Gaspar pede pelo fins dos "privilégios" aos mais ricos na Justiça. "O Brasil não aguenta mais a impunidade que protege poderosos enquanto aposentados e pensionistas pagam a conta. Não podemos ter uma lei flexível para banqueiros e implacável para o cidadão comum", diz. "Essa nova prisão reforça que ninguém está acima da lei. O Brasil precisa virar essa página de privilégios. Justiça não pode ter sobrenome nem saldo bancário."

A CPMI do INSS já tinha o Banco Master na mira e tinha aprovado a quebra de sigilo de Vorcaro. Nesta última quinta-feira, 26, em decisão contestada pelo governo, a comissão também aprovou as quebras de sigilo bancário e fiscal do Banco Master do período entre 2015 e 2025.

Já o relator da CPI do Crime Organizado, senador Alessandro Vieira (MDB-SE), argumenta que há, sim, uma correlação entre a investigação da comissão e o escândalo do Banco Master.

"As notícias recentes, com prisão de Vorcaro e parceiros flagrados combinando ações violentas e corrupção de agentes públicos, deixam claro o óbvio: é atuação típica de crime organizado de altíssima periculosidade e pode/deve ser objeto de atuação da CPI no Senado", diz Vieira.

Ele se refere à decisão do ministro do Supremo Tribunal Federal (STF) Gilmar Mendes na última sexta-feira, 27 , anulou a quebra de sigilos bancário, fiscal, telefônico e telemático (de mensagens de telefone e e-mails) da empresa Maridt Participações, que pertence ao ministro Dias Toffoli e seus irmãos.
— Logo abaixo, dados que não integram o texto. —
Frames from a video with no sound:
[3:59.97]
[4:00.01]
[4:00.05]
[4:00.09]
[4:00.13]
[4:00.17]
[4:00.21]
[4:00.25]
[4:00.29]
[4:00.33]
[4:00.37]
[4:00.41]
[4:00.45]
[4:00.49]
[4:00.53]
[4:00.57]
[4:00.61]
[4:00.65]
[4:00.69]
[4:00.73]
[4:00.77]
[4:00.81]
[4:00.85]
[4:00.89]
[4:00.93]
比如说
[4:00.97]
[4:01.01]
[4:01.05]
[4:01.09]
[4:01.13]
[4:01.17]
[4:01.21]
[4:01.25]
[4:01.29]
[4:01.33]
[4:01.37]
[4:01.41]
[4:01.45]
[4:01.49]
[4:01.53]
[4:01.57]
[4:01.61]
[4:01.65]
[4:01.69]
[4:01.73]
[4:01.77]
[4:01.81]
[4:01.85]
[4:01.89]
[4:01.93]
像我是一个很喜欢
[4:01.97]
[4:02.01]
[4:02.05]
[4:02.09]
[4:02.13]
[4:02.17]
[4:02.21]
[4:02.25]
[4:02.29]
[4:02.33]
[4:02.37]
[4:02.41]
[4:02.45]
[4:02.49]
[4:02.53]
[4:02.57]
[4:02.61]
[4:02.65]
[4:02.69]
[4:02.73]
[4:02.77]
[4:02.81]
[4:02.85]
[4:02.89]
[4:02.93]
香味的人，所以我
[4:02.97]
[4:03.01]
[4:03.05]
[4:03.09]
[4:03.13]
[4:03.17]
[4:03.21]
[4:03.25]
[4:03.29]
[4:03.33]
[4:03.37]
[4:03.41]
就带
Investigações apontam um elo da Maridt com Vorcaro.

Na decisão, Gilmar Mendes afirma que houve desvio de finalidade e abuso de poder na decisão, por se tratar de "circunstâncias desconexas ou alheias ao ato de instauração" da CPI. Ainda segundo o ministro, "a imposição de medidas restritivas só se justifica juridicamente quando guardam estrito nexo de pertinência com o objeto que legitimou a criação da Comissão".

A CPI vê nexo entre os elementos. Ainda na manhã desta quarta-feira, o presidente do colegiado, senador Fabiano Contarato (PT-ES), disse que irá contestar a decisão do Supremo. "A medida foi aprovada de forma legítima pelos senadores da Comissão. A CPI seguirá firme na missão de investigar, esclarecer os fatos e garantir à sociedade as respostas que ela merece", afirma.